YOUR TASK:
Starting with the line that has "Frames from a" in the records below and stopping after the line that has "What the speaker", output every line exactly and nothing else; skip pictures.

Saved entries:

BEGIN

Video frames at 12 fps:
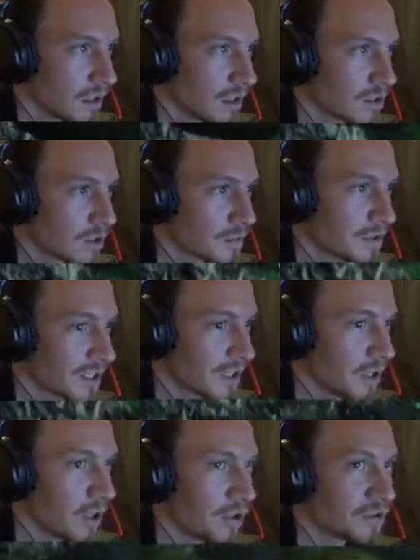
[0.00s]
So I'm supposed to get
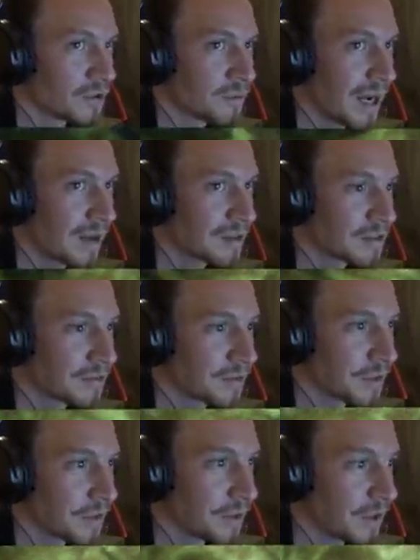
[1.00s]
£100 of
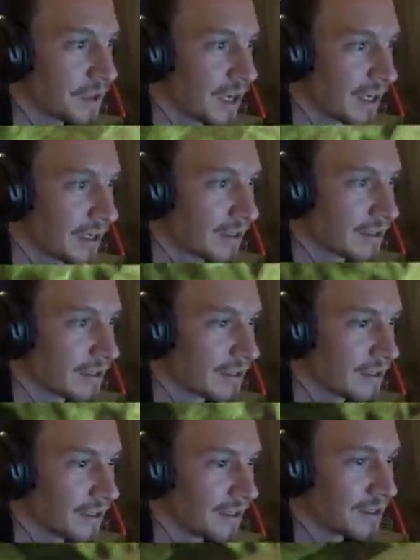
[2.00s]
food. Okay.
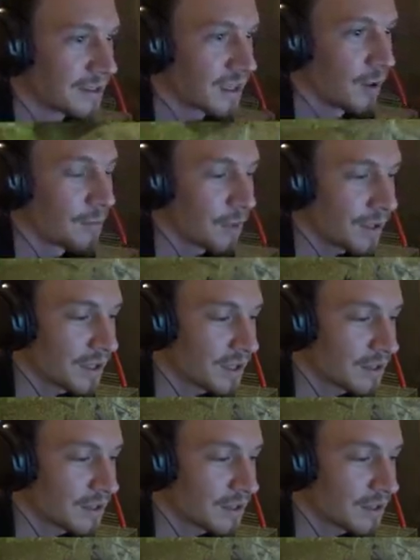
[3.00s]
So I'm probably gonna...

END
BEGIN

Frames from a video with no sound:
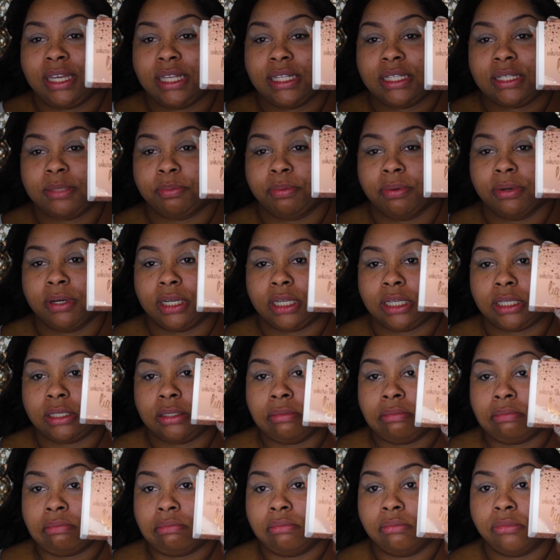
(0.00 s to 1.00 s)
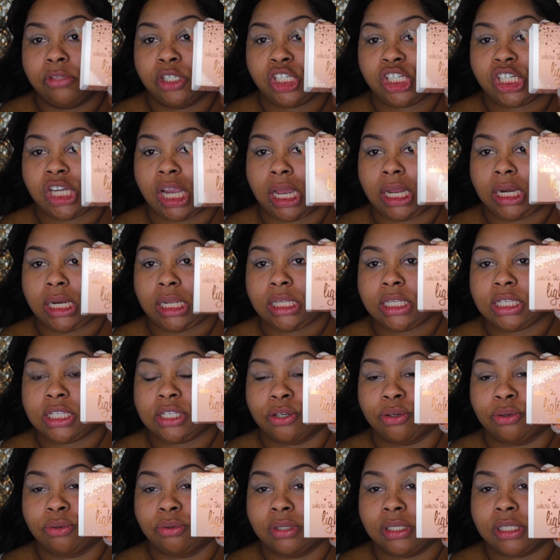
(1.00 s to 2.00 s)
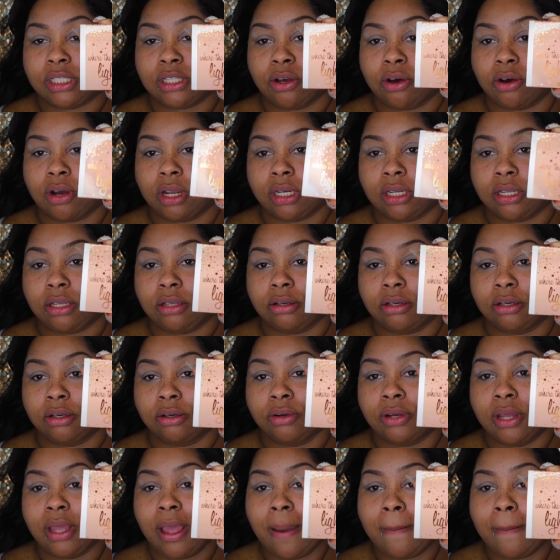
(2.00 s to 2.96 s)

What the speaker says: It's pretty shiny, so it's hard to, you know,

END

RESULT OF THIS EXERCISE:
Frames from a video with no sound:
(0.00 s to 1.00 s)
(1.00 s to 2.00 s)
(2.00 s to 2.96 s)

What the speaker says: It's pretty shiny, so it's hard to, you know,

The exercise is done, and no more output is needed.